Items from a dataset
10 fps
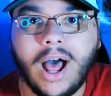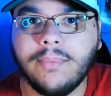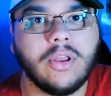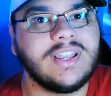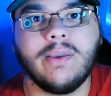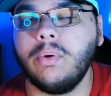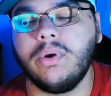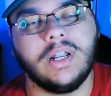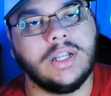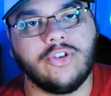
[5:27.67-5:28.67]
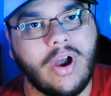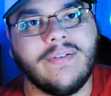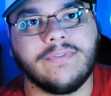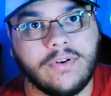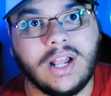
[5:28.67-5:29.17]
I'm not saying we were going to
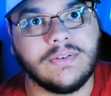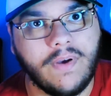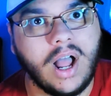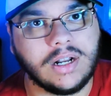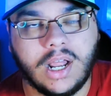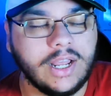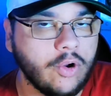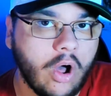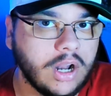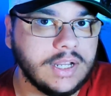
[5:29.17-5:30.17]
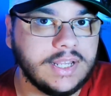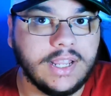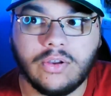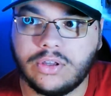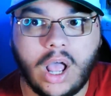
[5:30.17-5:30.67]
draft Franz Wagner in all honesty
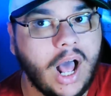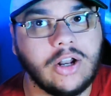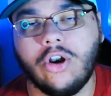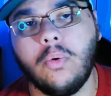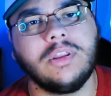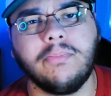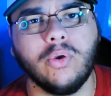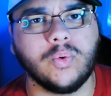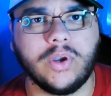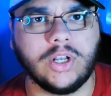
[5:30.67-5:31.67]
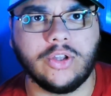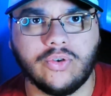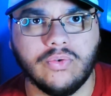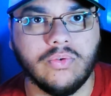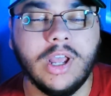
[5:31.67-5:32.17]
because I don't know what the Bulls were going to
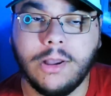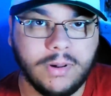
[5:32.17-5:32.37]
do.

**Exercise brief**. A faithful copy of all the entries is required, pictures excluded.

**Answer space**.
10 fps
[5:27.67-5:28.67]
[5:28.67-5:29.17]
I'm not saying we were going to
[5:29.17-5:30.17]
[5:30.17-5:30.67]
draft Franz Wagner in all honesty
[5:30.67-5:31.67]
[5:31.67-5:32.17]
because I don't know what the Bulls were going to
[5:32.17-5:32.37]
do.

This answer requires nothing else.